## Problem requirements
Take the line containing "[0:05.00-0:06.00]" and every line after it to the end of the material below; reproduce them exactly, without pictures.

#### Provided material ####

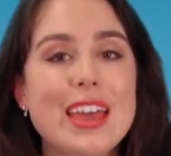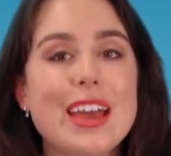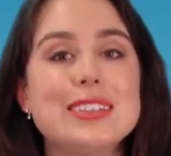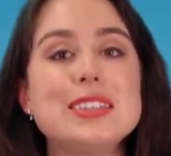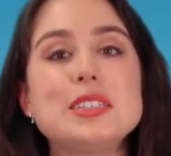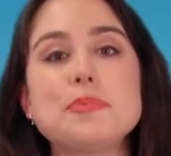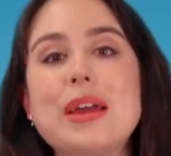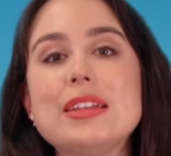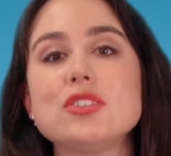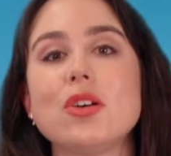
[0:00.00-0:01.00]
This
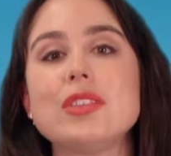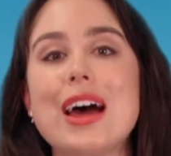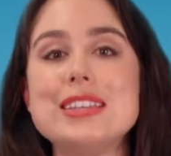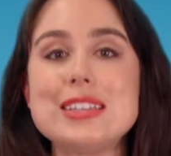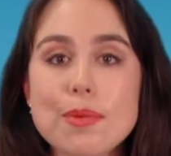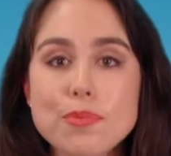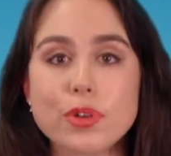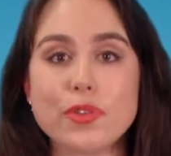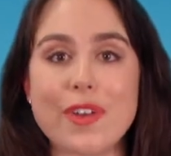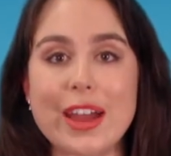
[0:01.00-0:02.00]
depends on a number
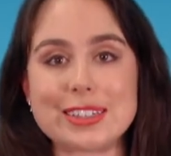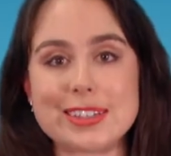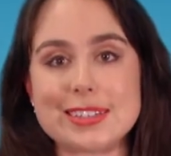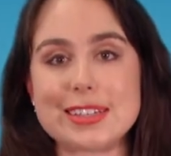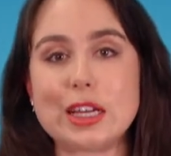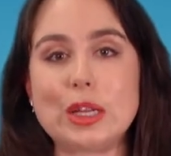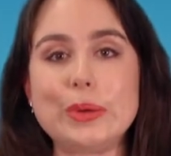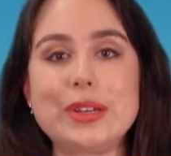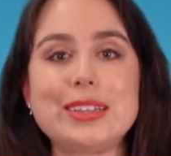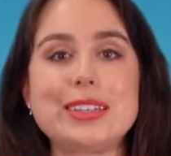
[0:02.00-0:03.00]
of factors,
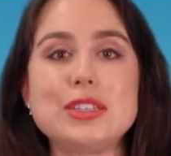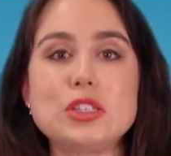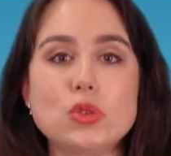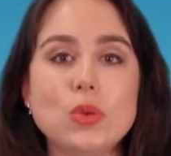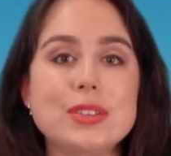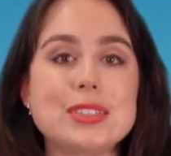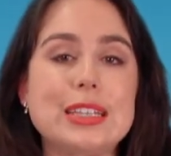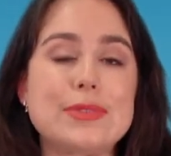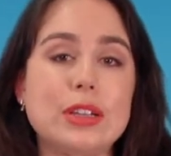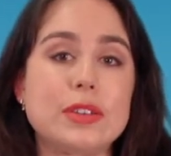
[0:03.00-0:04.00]
including the installer's
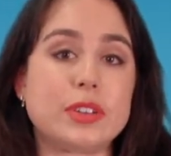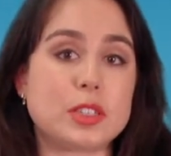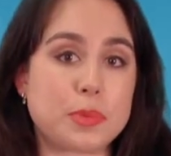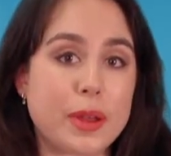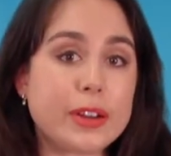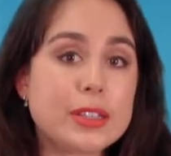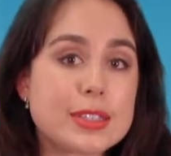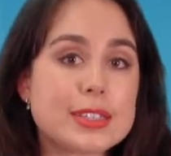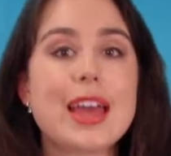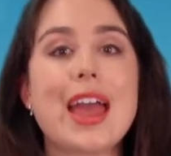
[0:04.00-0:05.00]
level of
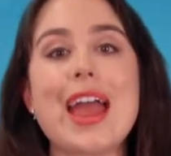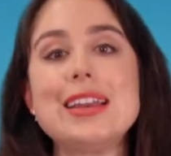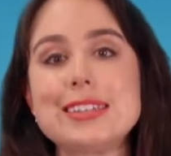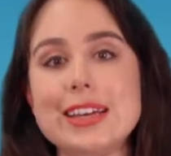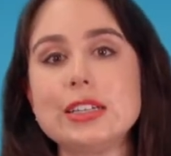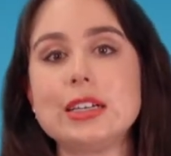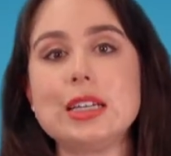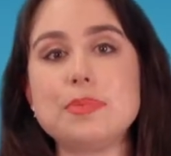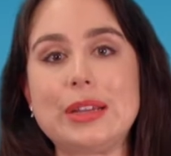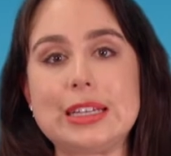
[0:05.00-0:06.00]
experience and
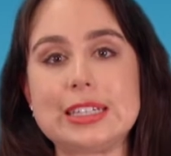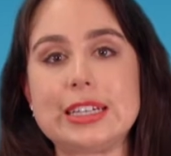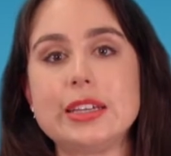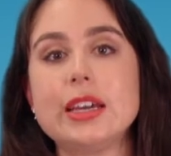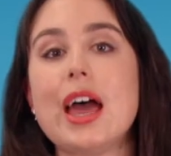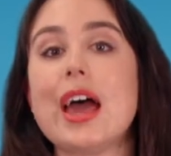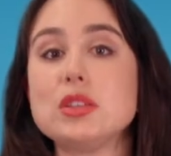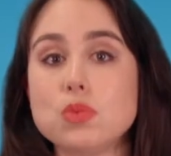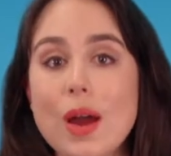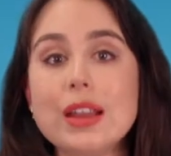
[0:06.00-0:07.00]
technical ability,
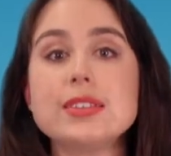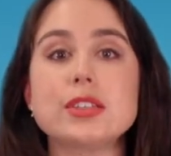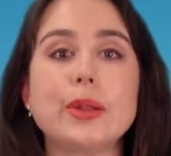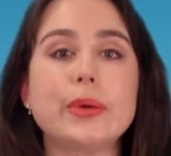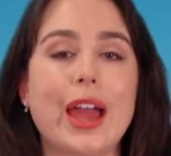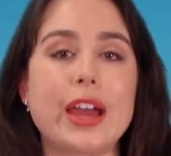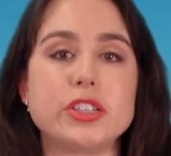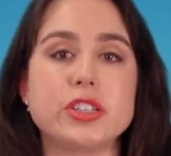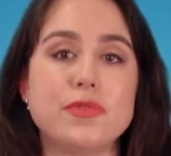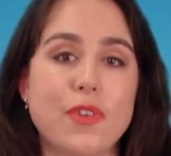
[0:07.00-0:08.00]
as well as the
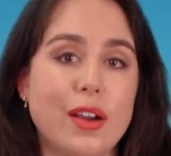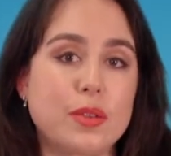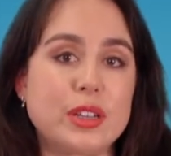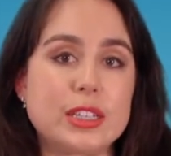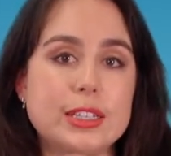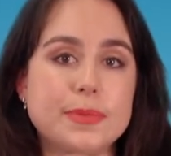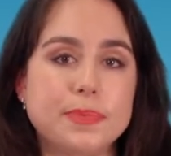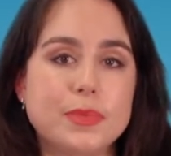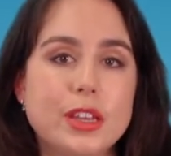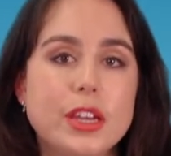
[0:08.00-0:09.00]
location environment.
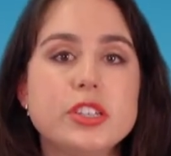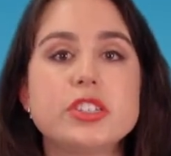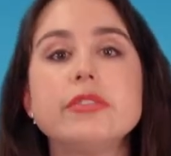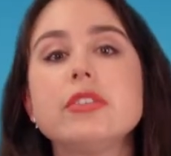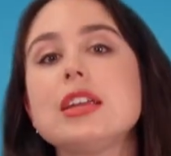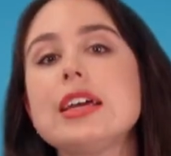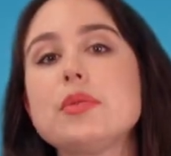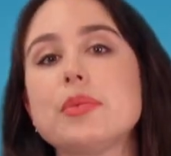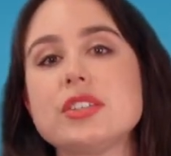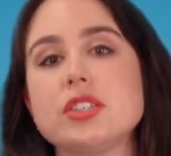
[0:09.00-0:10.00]
Generally,
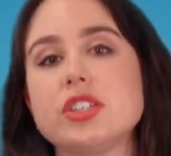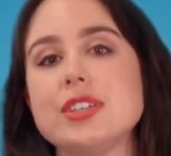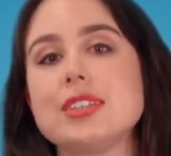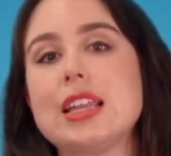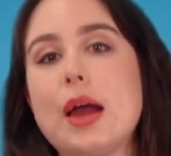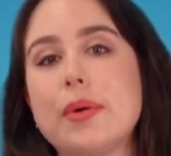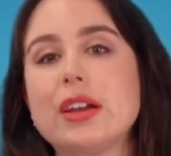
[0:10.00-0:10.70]
we suggest allowing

####

## Solution to this task
[0:05.00-0:06.00]
experience and
[0:06.00-0:07.00]
technical ability,
[0:07.00-0:08.00]
as well as the
[0:08.00-0:09.00]
location environment.
[0:09.00-0:10.00]
Generally,
[0:10.00-0:10.70]
we suggest allowing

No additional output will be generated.